Our View: Putting off of difficult decisions has become the government’s trademark

THE GOVERNMENT was in celebratory mood after the European Commission’s announcement that Cyprus, with another three countries, “had taken action representing adequate progress toward the correction of the excessive deficit.” Cyprus had been placed on the excessive deficit watch-list last year, but would be removed from it on the recommendation of the Council, as a result of the measures taken by the government.

While on the surface this is good news, it could turn out to be a bad development for the economy as it would lead to complacency and inaction. In fact the danger is that President Christofias, who has been unwilling to take any measures to tackle the structural problems of public finances, would see the news from Brussels as licence to carry on procrastinating. He avoided the unpopular measures when he was under pressure from home and abroad so what is the likelihood he will take any tough decisions now that the pressure has eased?

If anything, he would see the Commission’s announcement as a Godsend, with parliamentary elections less than four months away. The government would not have to take any decisions regarding the public servants’ pay and pensions that would adversely affect AKEL’s electoral showing. There may be some discussions with the public servants’ union PASYDY before the May elections but nobody would realistically expect any decisions to be taken.

Perversely, the putting off of difficult decisions has become the government’s trademark. Christofias returned from the Geneva talks in buoyant mood because he had successfully resisted attempts to set a deadline for the completion of the talks, which meant that he would not have to take the necessary tough decisions – for a deal or the abandonment of the procedure – for another few months. The avoidance of decisions has become an end in itself, the policy objective of a president terrified of making choices that would spark hostility.
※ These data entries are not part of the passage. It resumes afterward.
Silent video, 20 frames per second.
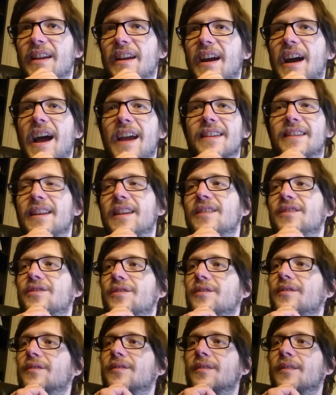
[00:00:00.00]
high
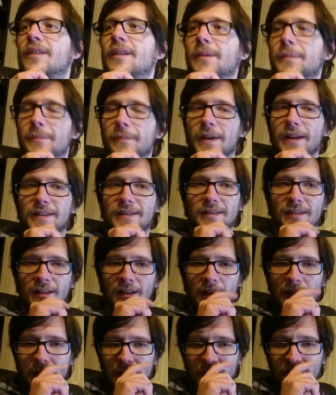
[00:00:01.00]
tensions, but
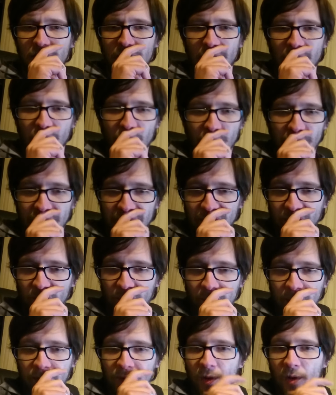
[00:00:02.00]
usually we, we
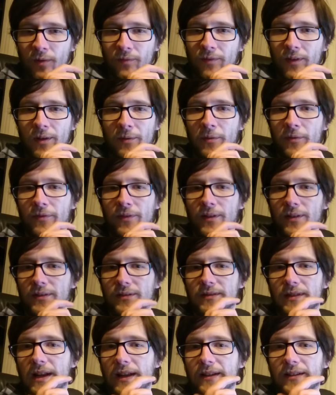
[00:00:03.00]
resolve
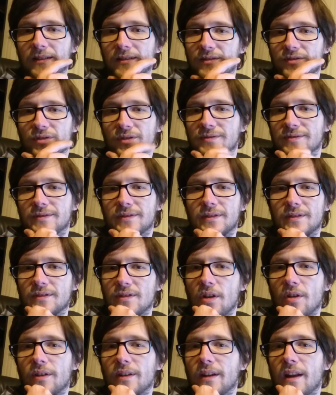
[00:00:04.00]
everything like just
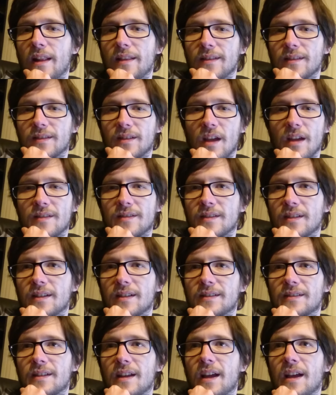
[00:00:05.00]
talking and discussing
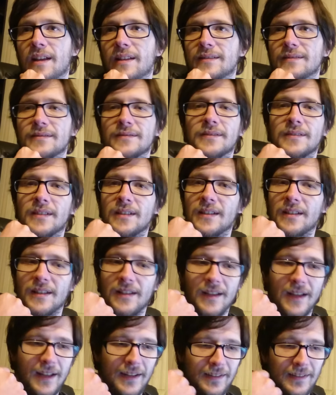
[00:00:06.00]
it and
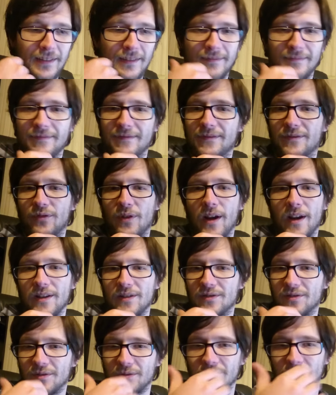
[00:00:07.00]
and
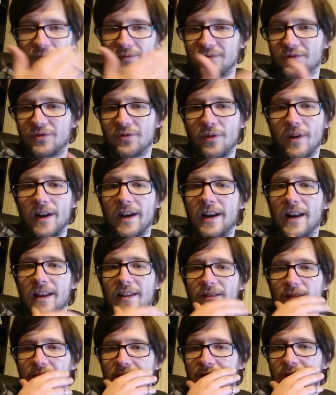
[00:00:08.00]
trying to to
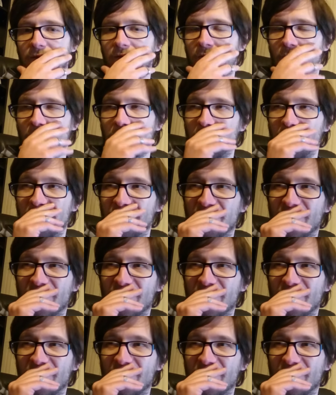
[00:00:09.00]
analyze it from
But whereas on the Cyprus talks he would almost certainly have to make a decision, one way or the other, before the end of the year, on the economy he would avoid dealing with structural problems until the presidential elections in two years’ time. It is not as if the budget deficit is anywhere near the 3 per cent of GDP target. As for the public debt, the forecasts are that it would continue to grow, but this obviously does not concern the Brussels bureaucrats, who were satisfied with the reduction in the deficit, not caring that this was achieved through tax hikes.

Satisfying the Commission’s demands, however, is not enough. The country’s creditworthiness was downgraded by one rating agency in November, while this month another two agencies warned that they would be following suit. The government is now being forced to pay higher interest rates to raise funds in international markets and the finance ministry is concerned about the rates it would have to pay when it tries to raise money later in the year.

Finance minister Charilaos Stavrakis admitted on Wednesday that “we have chronic problems” and claimed the government was committed to cutting the crippling cost of the public service and introducing pension reform, in order to prevent credit rating downgrades. Speaking after a meeting with representatives of Moody’s, he said “I was embarrassed showing the figures to analysts.” He was referring to the state payroll, which was in excess of €2 billion and represented a staggering 30 per cent of annual expenditure.

The parliamentary elections would cause the government to deviate from the path of fiscal discipline, insisted Stavrakis who claimed he had convinced all three rating agencies the government would achieve its short-term economic goals. While Stavrakis’ resolve is admirable, unfortunately, he does not have the final say on economic policy. This belongs to the president who has repeatedly vetoed policy decisions taken by the finance minister, because of opposition from the unions, which he is terrified of displeasing.

Had the government implemented the measures prepared by Stavrakis a year ago, there would have been no downgrading and we would not still be discussing how to cut the state payroll today. But Christofias vetoed the entire package during a news conference, because of the union reaction. What are the chances that he would allow his finance minister to tackle the economy’s structural problems now that the pressure to do so has eased?

By removing Cyprus from the excessive deficit list, the Commission may have dealt a big blow to the economy’s prospects of recovery.